In 2015, O’Reilly sent Watters to Penn Station to harass people about the unhoused. As Jezebel covered at the time, Watters approached white people in the train station, “Does it affect you psychologically when you see homeless people in and out of this area?”

Later in the segment, he interviewed a literal child. “When you’re here and you see homeless people in Penn Station, how do you react?” Watters asked.

OK.

Joking About Ivanka Trump Giving a Blowjob

In 2017, Watters sexualized Ivanka Trump, instead of leaving that to her father, on The Five:

“It’s funny, the left says they really respect women, and then when given an opportunity to respect a woman like that, they boo and hiss. And I always thought the Europeans were supposed to be so sophisticated and well-mannered, and now they’re treating it like it’s a soccer match. I don’t understand what’s going on, I think Ivanka’s supposed to be the moderating voice for her father, so I think people in Europe should support that.
I don’t know why, also saying, you know, my father respects families is controversial, I mean he’s probably hired a ton of fathers and mothers and children.

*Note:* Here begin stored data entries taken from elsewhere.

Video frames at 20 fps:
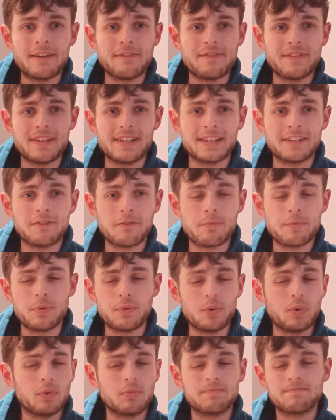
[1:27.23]
v
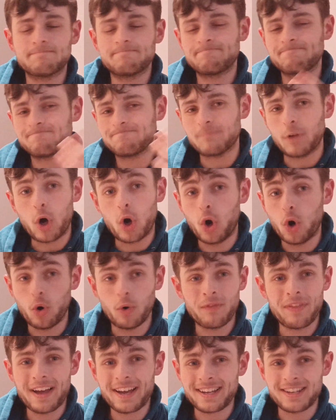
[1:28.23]
Liverpool, all
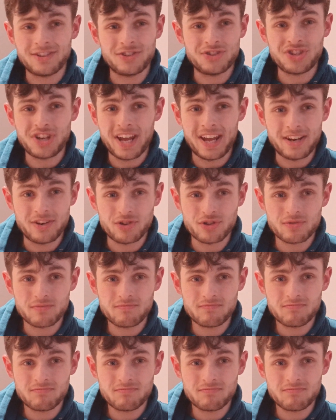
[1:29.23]
that can change.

So I don’t really get what’s going on here, but I really liked how she was speaking into that microphone.”

Watters told Mediaite that he was actually talking about her ~voice~. “During the break we were commenting on Ivanka’s voice and how it was low and steady and resonates like a smooth jazz radio DJ. This was in no way a joke about anything else,” Watters said. Sure, Jan.

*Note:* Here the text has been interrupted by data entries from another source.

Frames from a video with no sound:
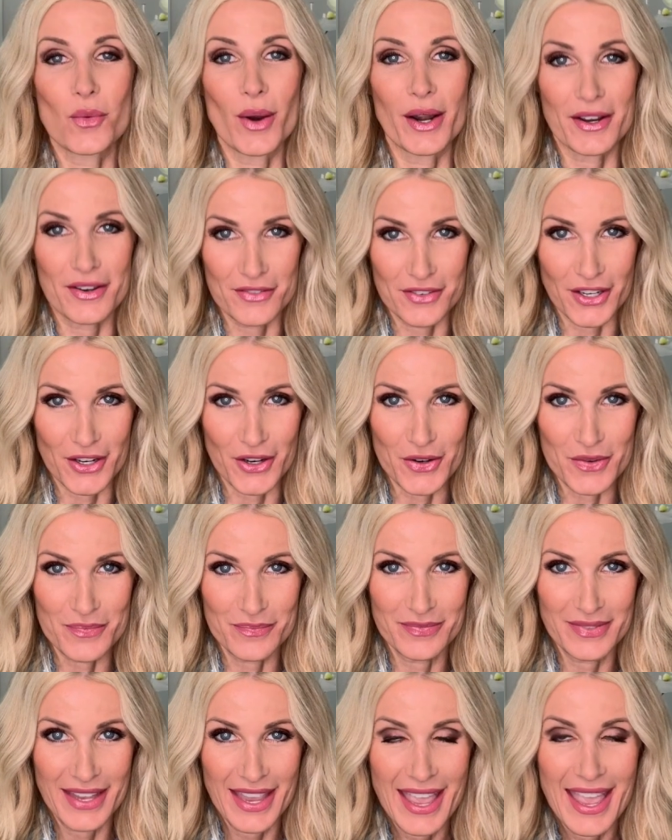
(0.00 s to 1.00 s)
one of
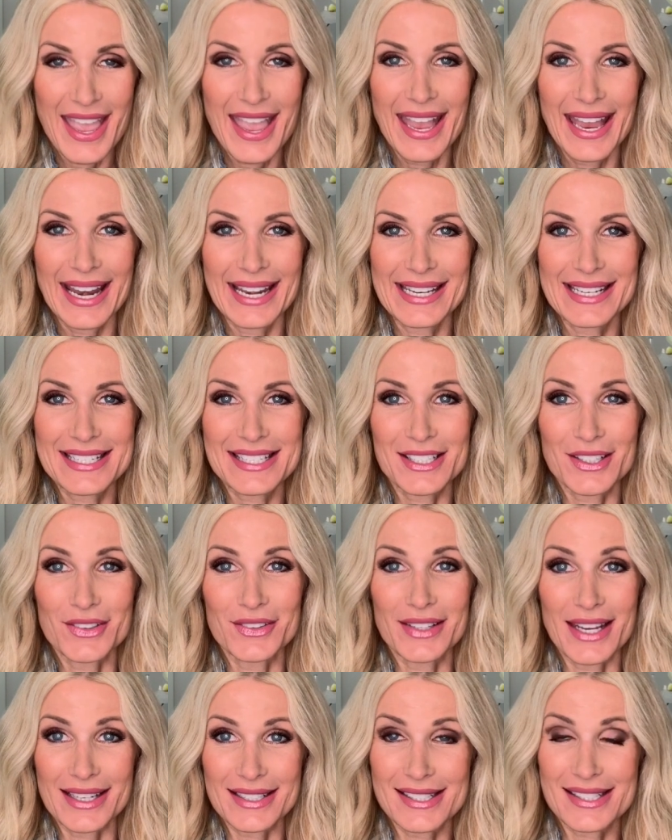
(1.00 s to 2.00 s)
you. And
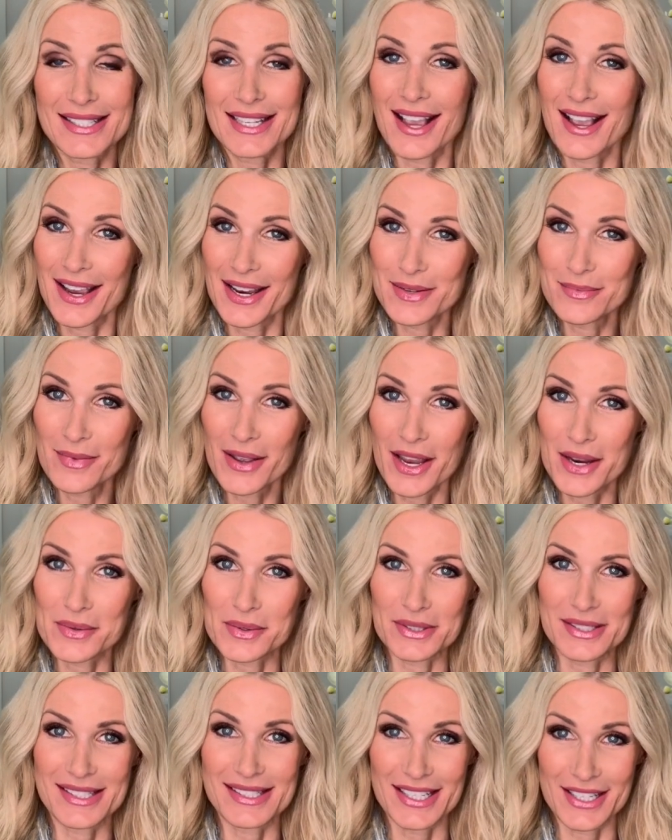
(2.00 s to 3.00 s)
until next time, I
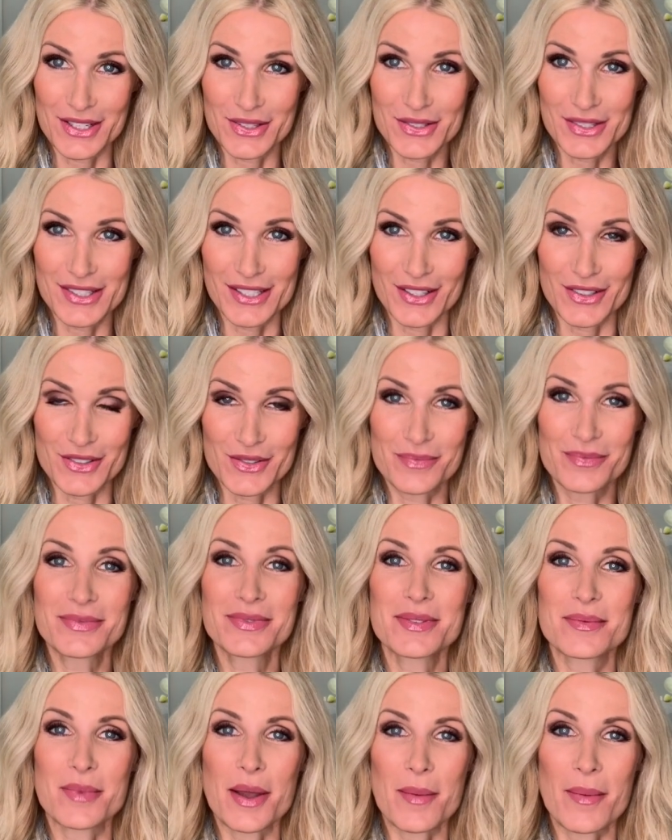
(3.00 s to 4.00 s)
will see you soon.
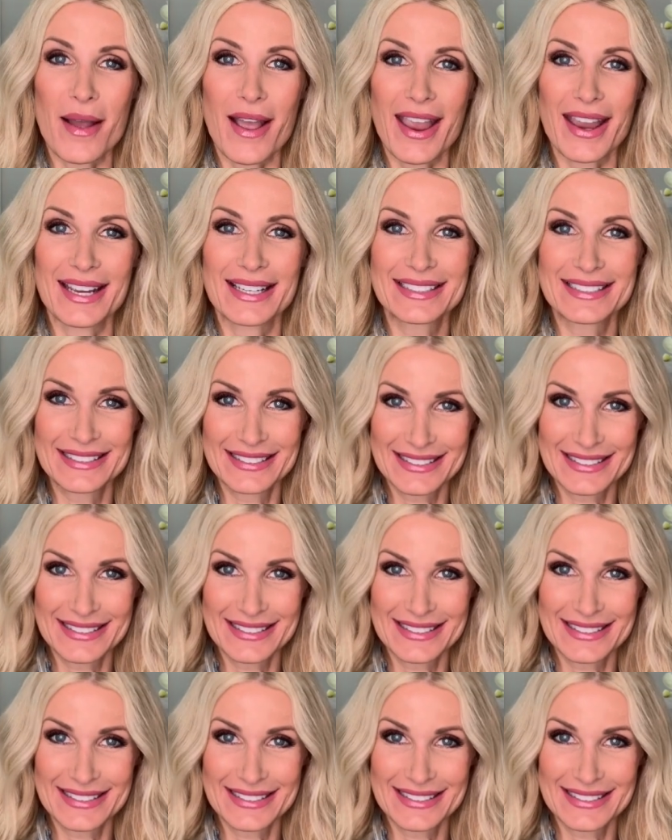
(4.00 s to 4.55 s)
Bye-bye.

Piling On Abortion Providers

In 2006, Watters ambushed abortion provider Dr. George Tiller’s attorney Pedro Irigonegaray. “Do you believe that late-term babies should be terminated in the womb for ‘depression?’” Watters asked. This was a part of O’Reilly’s dogged and gross campaign against Tiller, who was eventually murdered by an anti-abortion zealot in 2009 in his own fucking church.

After the Supreme Court overturned Roe v. Wade last year, many stories were published about the horrific conditions people were forced to give birth, wait until their pregnancy was about to kill them, or worse. Under the “or worse” category was a 10-year-old girl who traveled from Ohio to Indiana to have an abortion, provided by abortion provider Dr. Caitlin Bernard.

Bernard went public about the 10-year-old’s story, and conservatives promptly lost their minds. Watters had Indiana’s Republican attorney general Todd Rokita on his show to announce he was investigating the doctor who provided care to a 10-year-old rape victim; then Watters showed Bernard’s picture on air.

I can only imagine similar anti-abortion segments, racist tirades and misogyny will follow Watters into his permanent 8 p.m. time slot. We are a lucky country.